Blue klunker 5 said:


> Well now then there. The controversy may be resolved by a Schwinn factory employee who could explain the descrepancy of the badge number 2988 on a February 1980 frame serial number. Approximately one year time lapse. Is this a fluke occurrence? The Cruiser 5 is original unmolested bike. If someone conspired to place a 1978 badge on a 1980 bike it would have been better used to fake a Klunker 5. Then you would have to get a forensic expert on paint, frames, serial number stamp font. Are there any forensic experts out there? I am speculating it is a factory oversight which makes this ‘80 Cruiser more desirable.





Blue klunker 5 said:


> GTs58:
> The front hub year date is 79. I will look the Cruiser over for other date stamps. Where should I look for known serial numbers without disassembling the bike. I remember seeing a date stamp of 1968 on a 20 inch Schwinn crank before it was stolen. I am curious about the square brake/ fender bracket on the frame. Are you suggesting this bike was built in 78 as a projected prototype for 79, 80, 81?



Ur missing the point Klunker. And especially most important, credibility. You do seem to have a Blue Klunker and established provenance as original owner and all that, save the screen print on guard looks a little funky. As U can see on your 81 Cruiser the screen print is nice and clean whereas your Klunker has crap in the paint. Little chunks of dust or bits of paint and a line across the top where the thickness of paint differs.  But, it can happen understanding how easy it is to have imperfections in manufacturing process. Not saying it's a fake, not at all. In fact I think I've seen something like that in another klunker, just a glitch from the spreader. Moreover, it's showing the direction the spreader was dragged, and that's a point that only factory worker would know.  Spead vertical or horizontal? Yours was vertical. and that line or change in thickness is from a pause or bump when spread

But now on your 81, it's a different ball game. Understanding the hub can have an older date, I mean, it's not like they  make stuff and assemble the exact same day, week, month or year because they didn't.  Almost all their frames were made well in advance before getting painted, before being assembled. It wasn't until the early 70's that Schwinn began assigning an extra serial number or actual assembly date. I.E. they could have a frame lost in storage for a couple of years, but the badge's assembly date obviously would not match date on frame. When establishing credibility, making assumptions as in your 81, "Oh it musty be a proto type" "Only a forensic scientist knows how to solve" Etc. It's a good idea to have a clue of what Schwinn did.

Your 81 is actually more irregular than just having had the badge switched. And as collecting goes, they're about 300 bucks or more  in bonus points compared to usual or average. . The saddle is a deluxe and the drum brake wasn't standard issue then.

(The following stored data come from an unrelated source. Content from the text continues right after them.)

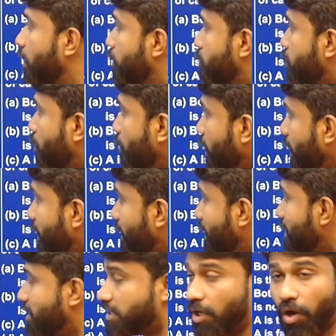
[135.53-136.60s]
So, it
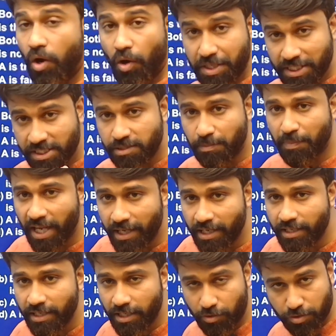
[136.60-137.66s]
is the hottest
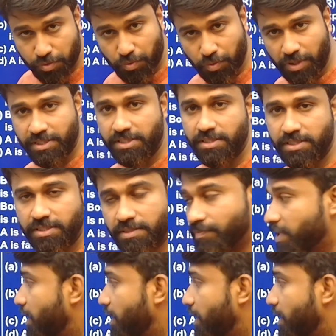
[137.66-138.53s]
planet in our solar system,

Not to say they are not original because all Schwinn dealers offered up grades including special orders and or shop owners doing them selves B/C duh, it's not only a whole bike but additional parts bring in the Ka-Ching! too. Yet usually direct from factory, The Cruiser Deluxe, with springer would have that saddle. It's not easy to find those seats too, very difficult to run across one. . It's also illustrated in catalogs as standard but very, very few standard Cruiser 5's actually came with Deluxe saddles.

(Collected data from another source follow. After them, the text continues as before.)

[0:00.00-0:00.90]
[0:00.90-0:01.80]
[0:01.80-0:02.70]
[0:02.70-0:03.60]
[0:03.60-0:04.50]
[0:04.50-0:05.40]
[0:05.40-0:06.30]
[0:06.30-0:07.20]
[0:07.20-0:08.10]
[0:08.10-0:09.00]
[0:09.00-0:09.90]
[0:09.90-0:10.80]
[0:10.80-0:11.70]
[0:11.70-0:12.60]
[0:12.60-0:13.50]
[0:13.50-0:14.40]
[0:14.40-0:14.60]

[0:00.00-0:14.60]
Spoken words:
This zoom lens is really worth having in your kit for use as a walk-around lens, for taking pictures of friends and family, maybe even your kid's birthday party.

But when you, or whoever ya got that bike from, ignorantly (not stupid or dumb, just didn't know it's dated)  stuck the wrong date on it, then the odds against credibly increases. Moreover, obvious that somebody built it up verses  factory original.

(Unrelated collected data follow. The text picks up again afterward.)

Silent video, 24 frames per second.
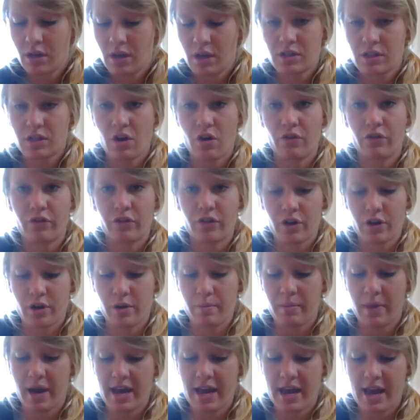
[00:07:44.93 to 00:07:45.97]
So for
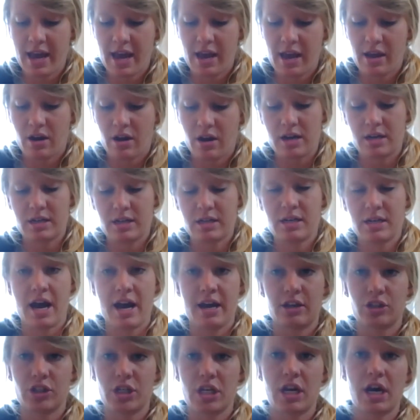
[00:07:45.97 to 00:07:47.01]
my egg carton, I
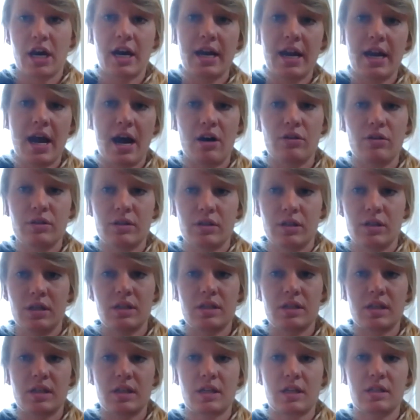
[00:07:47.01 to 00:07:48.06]
actually cut out
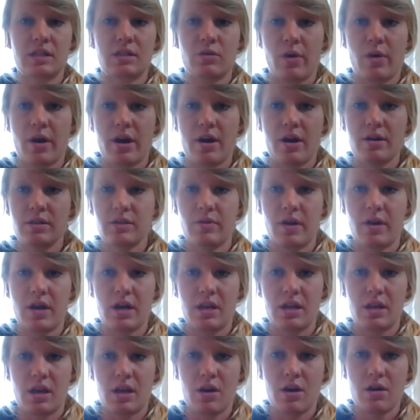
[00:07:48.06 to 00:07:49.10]
6 squares right
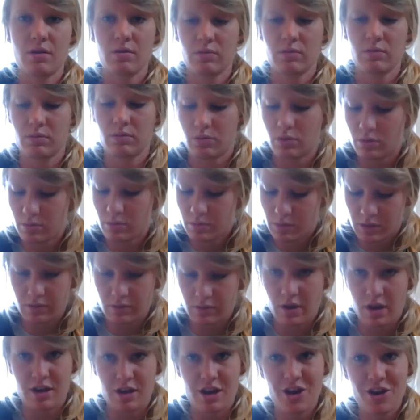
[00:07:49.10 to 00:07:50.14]
in here. Oops,
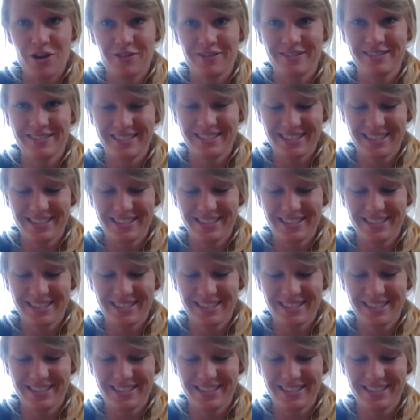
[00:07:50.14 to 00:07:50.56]
right in here.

As it's clearly obvious you have pride in ownership in the Blue, and hope to or expect to cash it in some day for the highest a-Ching!  within your market, whelp,, it's not such a good idear to illustrate ignorance in U other bike at the same time. [wink]. I mean ya got a lot of goodies on the 81, except it's not a Deluxe so, I wouldn't stick a springer on it, not without a Deluxe guard. No need to speculate here, simply, That fork matches the frame perfectly. And the graphic on it didn't happen till 1981. Make it right, get 81 badge and call it good.  Heck, most would be glad to have that 78 badge on Ur Klunker, it's only a few days younger  than the one on your bleu.


----------



## hm. (Nov 8, 2019)

Blue klunker 5 said:


> GTs58:
> The front hub year date is 79. I will look the Cruiser over for other date stamps. Where should I look for known serial numbers without disassembling the bike. I remember seeing a date stamp of 1968 on a 20 inch Schwinn crank before it was stolen. I am curious about the square brake/ fender bracket on the frame. Are you suggesting this bike was built in 78 as a projected prototype for 79, 80, 81?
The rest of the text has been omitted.